TASK REQUIREMENTS: In the answer, give the entries below exactly, from the first line through the line with "[0:07.50-0:08.50]", with every picture omitted.

MATERIAL FOR THE TASK:
....................
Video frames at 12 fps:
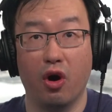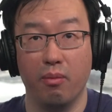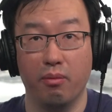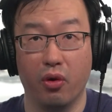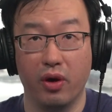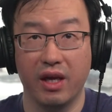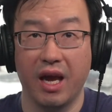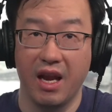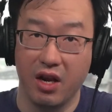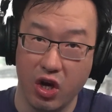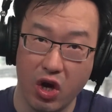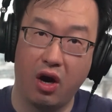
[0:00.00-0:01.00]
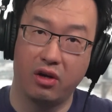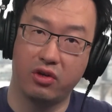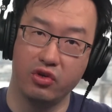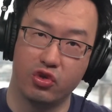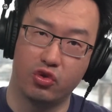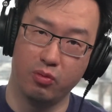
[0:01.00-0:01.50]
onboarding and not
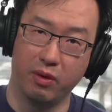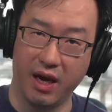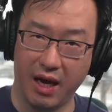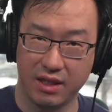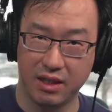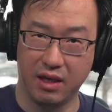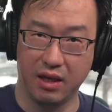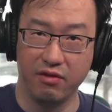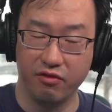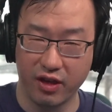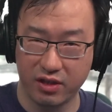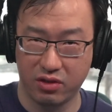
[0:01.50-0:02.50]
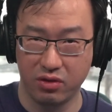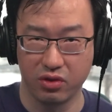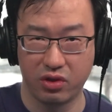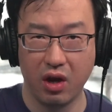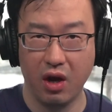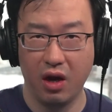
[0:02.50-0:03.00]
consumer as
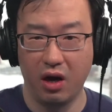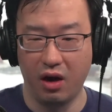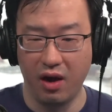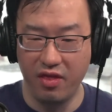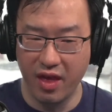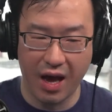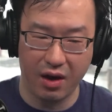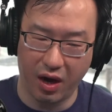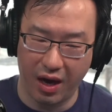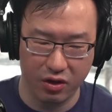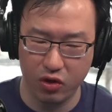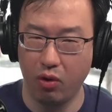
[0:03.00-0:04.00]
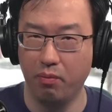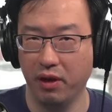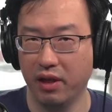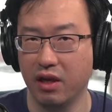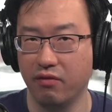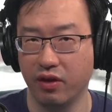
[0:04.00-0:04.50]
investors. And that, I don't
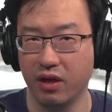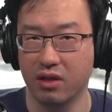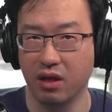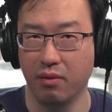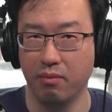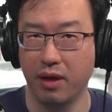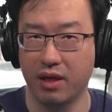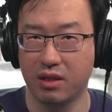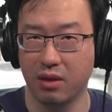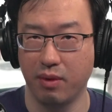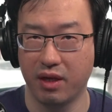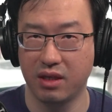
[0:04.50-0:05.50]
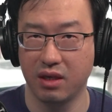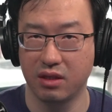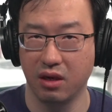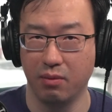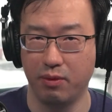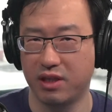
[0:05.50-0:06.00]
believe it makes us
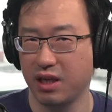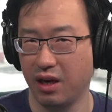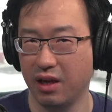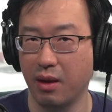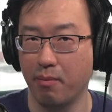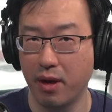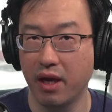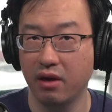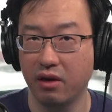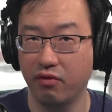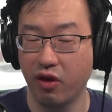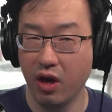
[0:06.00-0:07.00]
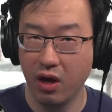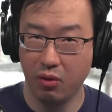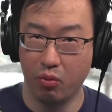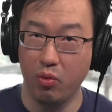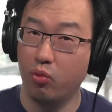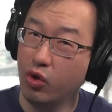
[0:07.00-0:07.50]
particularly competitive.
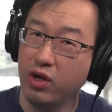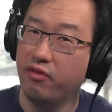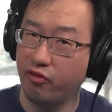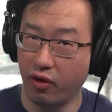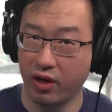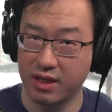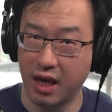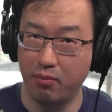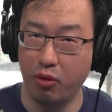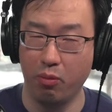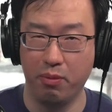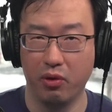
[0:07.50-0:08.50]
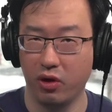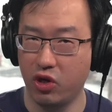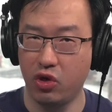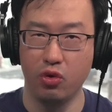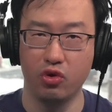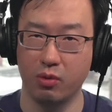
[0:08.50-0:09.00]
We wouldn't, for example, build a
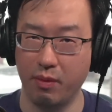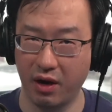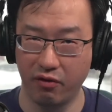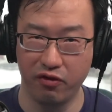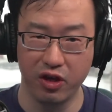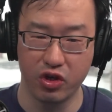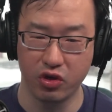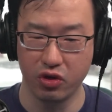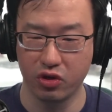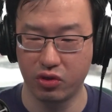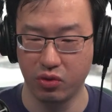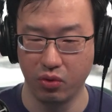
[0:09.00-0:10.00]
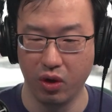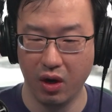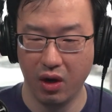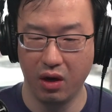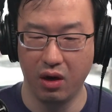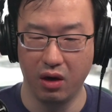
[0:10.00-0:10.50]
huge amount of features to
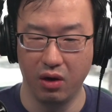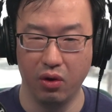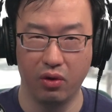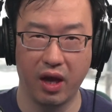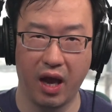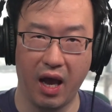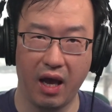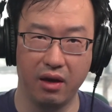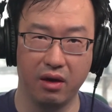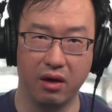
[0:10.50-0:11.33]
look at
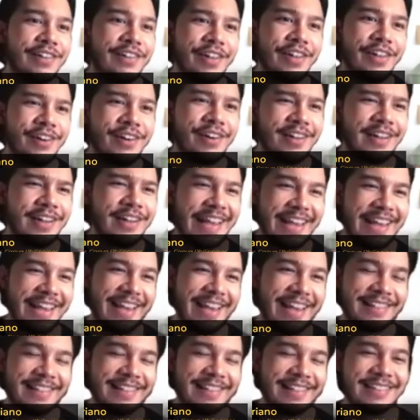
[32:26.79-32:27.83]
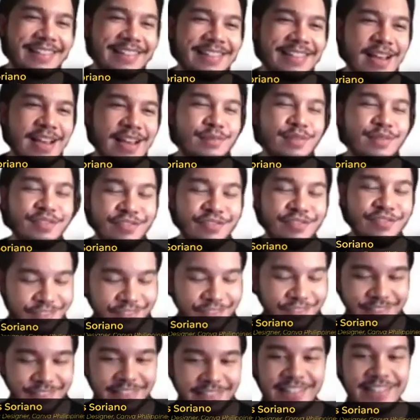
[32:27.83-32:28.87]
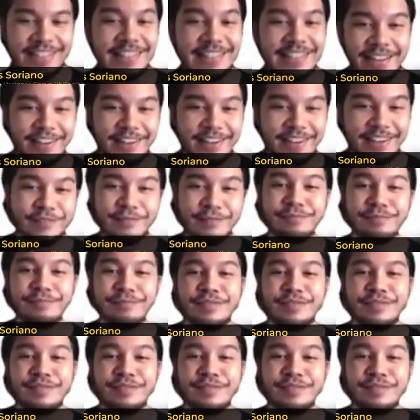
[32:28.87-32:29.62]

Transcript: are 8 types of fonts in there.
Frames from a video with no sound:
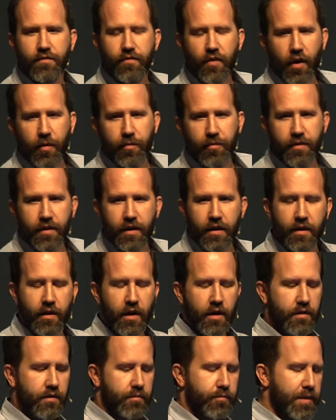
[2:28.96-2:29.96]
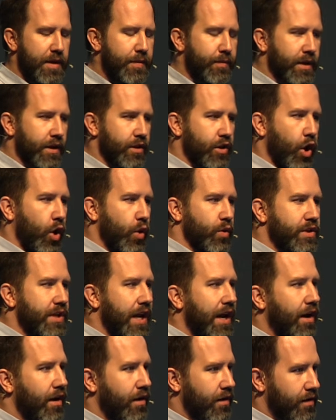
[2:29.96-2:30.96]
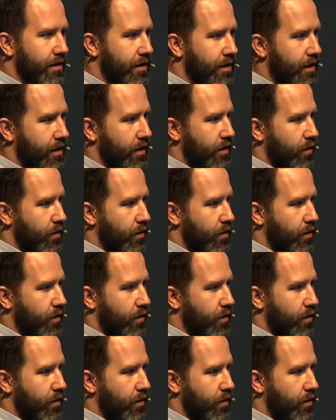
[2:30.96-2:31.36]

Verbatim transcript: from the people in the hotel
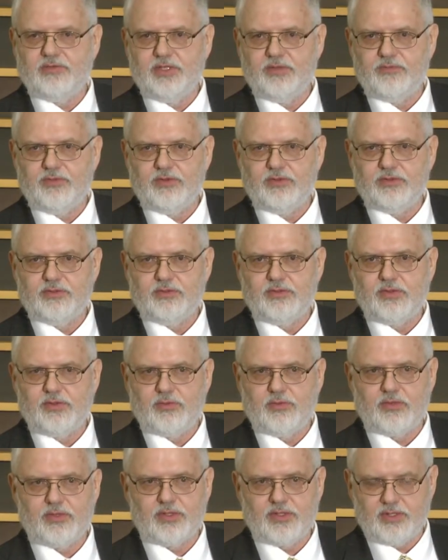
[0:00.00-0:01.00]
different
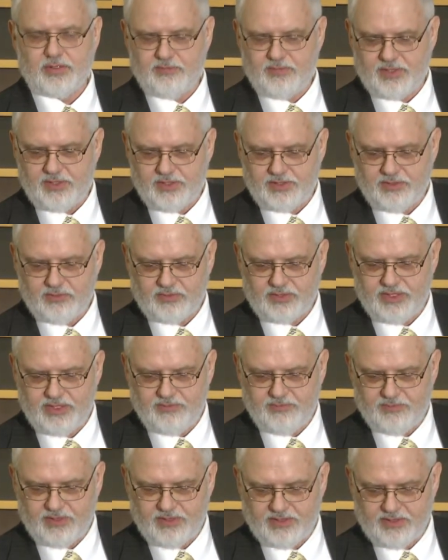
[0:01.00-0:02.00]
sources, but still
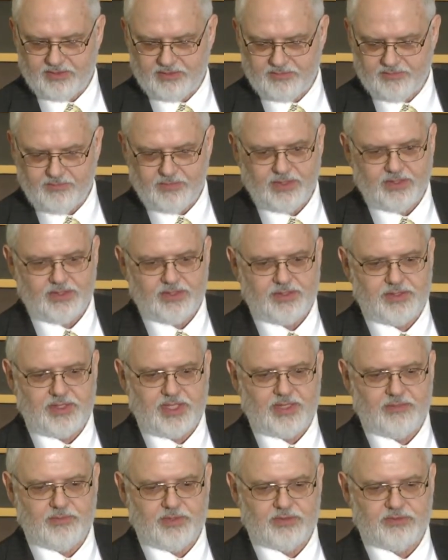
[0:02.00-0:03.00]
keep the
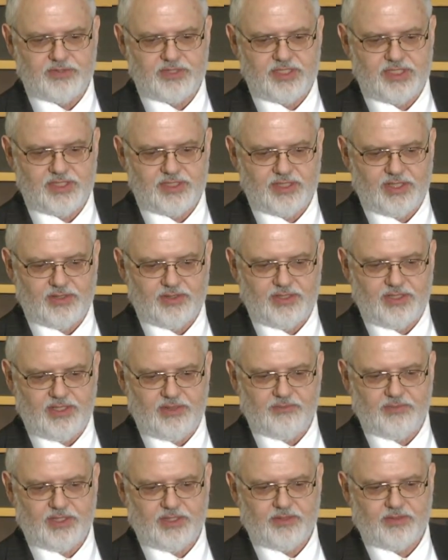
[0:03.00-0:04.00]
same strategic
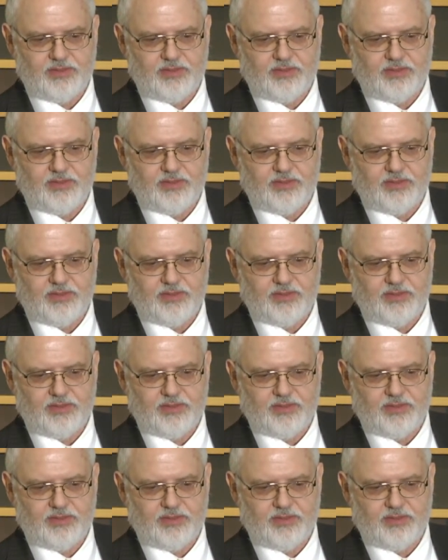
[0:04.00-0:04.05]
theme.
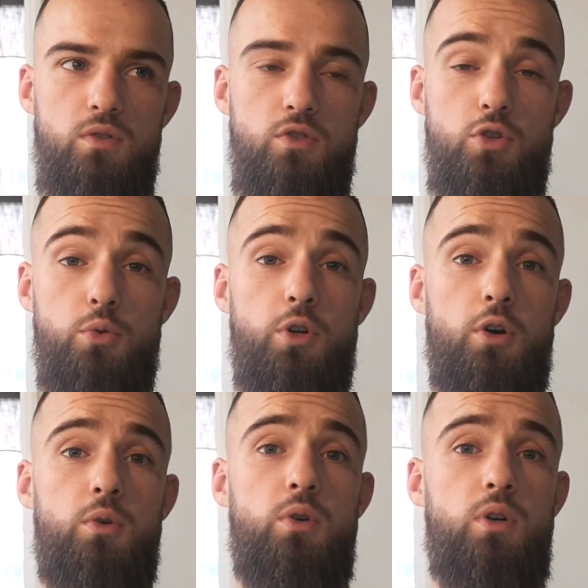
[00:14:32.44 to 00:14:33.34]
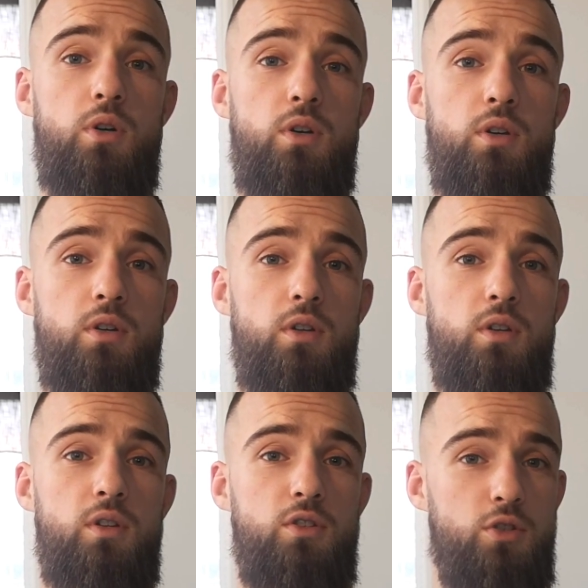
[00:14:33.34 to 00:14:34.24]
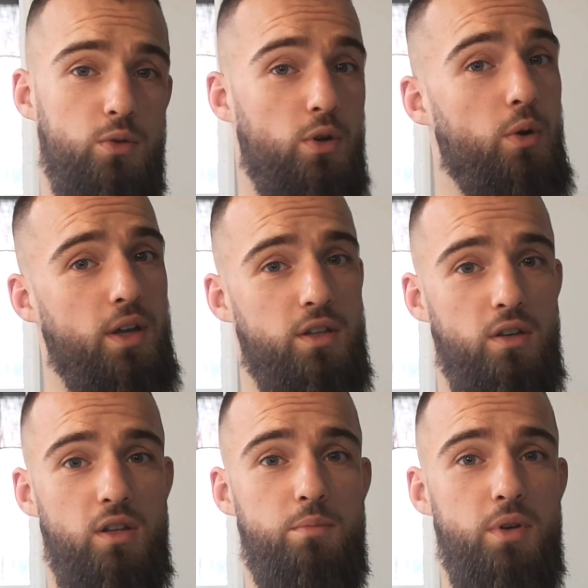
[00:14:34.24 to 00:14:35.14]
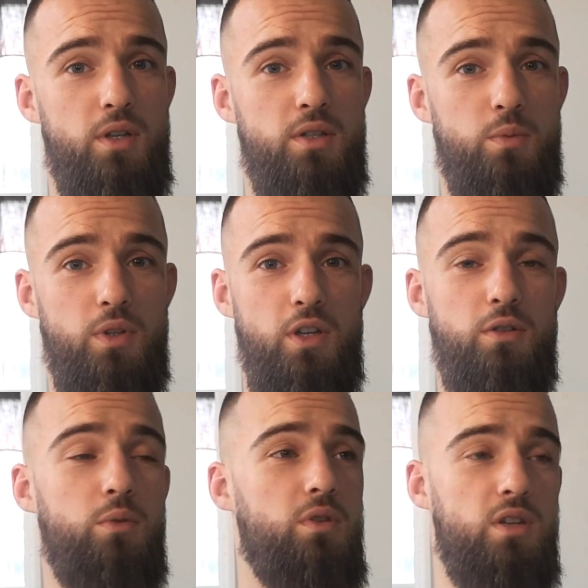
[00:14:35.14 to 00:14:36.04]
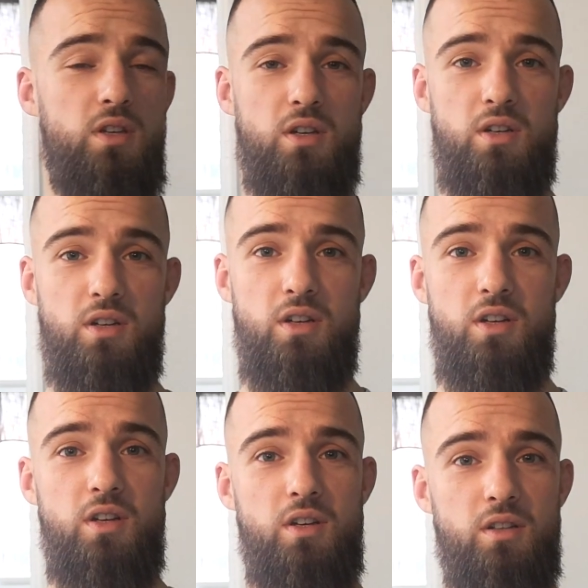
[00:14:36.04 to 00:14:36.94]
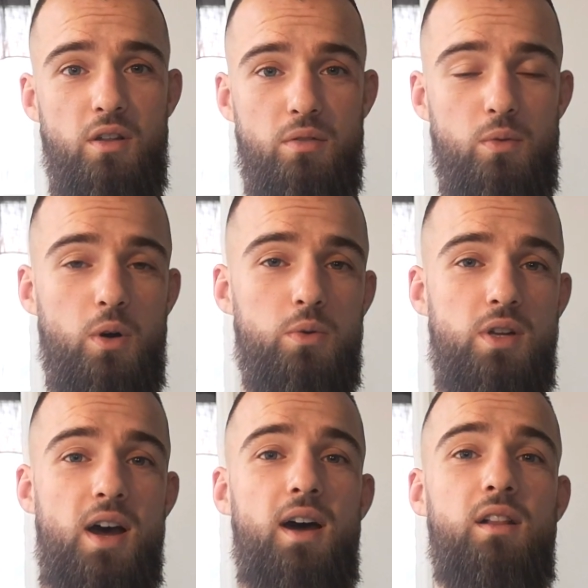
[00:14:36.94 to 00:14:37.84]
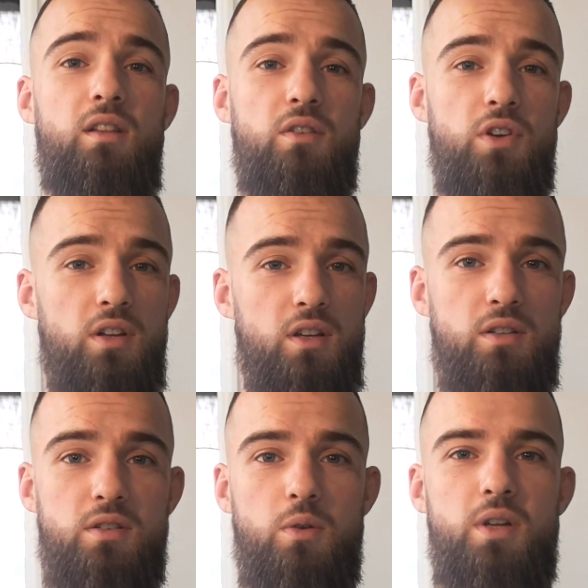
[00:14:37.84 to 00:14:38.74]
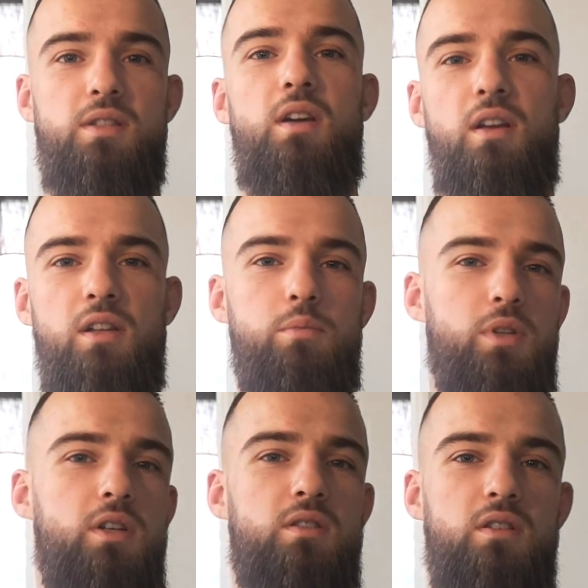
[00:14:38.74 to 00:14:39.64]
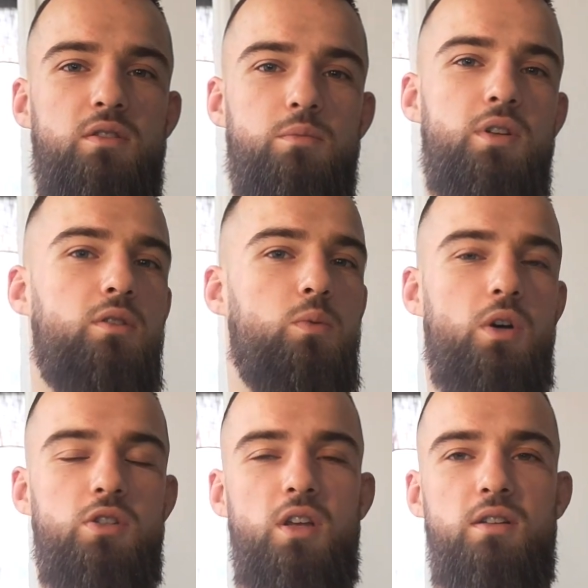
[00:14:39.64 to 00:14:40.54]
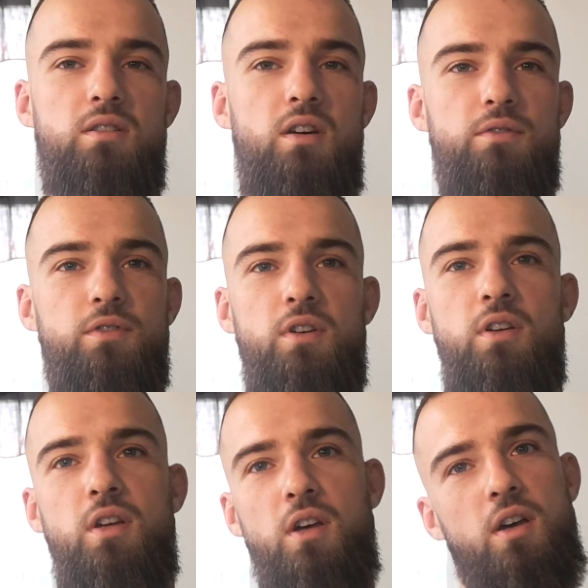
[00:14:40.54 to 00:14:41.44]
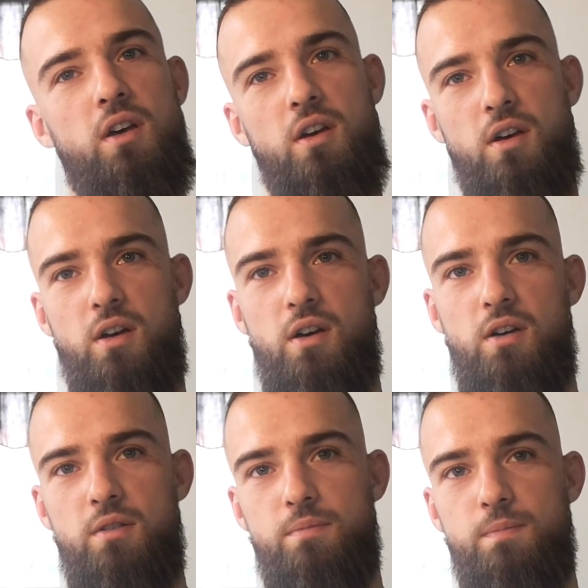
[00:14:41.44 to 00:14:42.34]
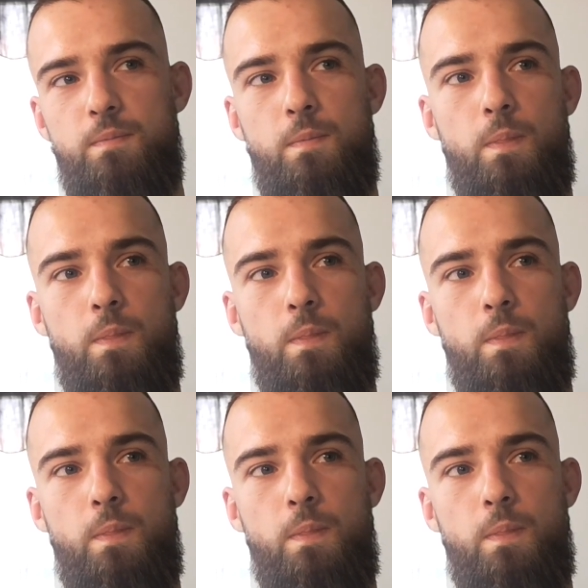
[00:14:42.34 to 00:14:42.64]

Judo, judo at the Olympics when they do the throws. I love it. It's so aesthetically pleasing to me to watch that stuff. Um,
....................
RESULT FOR THIS TASK:
Video frames at 12 fps:
[0:00.00-0:01.00]
[0:01.00-0:01.50]
onboarding and not
[0:01.50-0:02.50]
[0:02.50-0:03.00]
consumer as
[0:03.00-0:04.00]
[0:04.00-0:04.50]
investors. And that, I don't
[0:04.50-0:05.50]
[0:05.50-0:06.00]
believe it makes us
[0:06.00-0:07.00]
[0:07.00-0:07.50]
particularly competitive.
[0:07.50-0:08.50]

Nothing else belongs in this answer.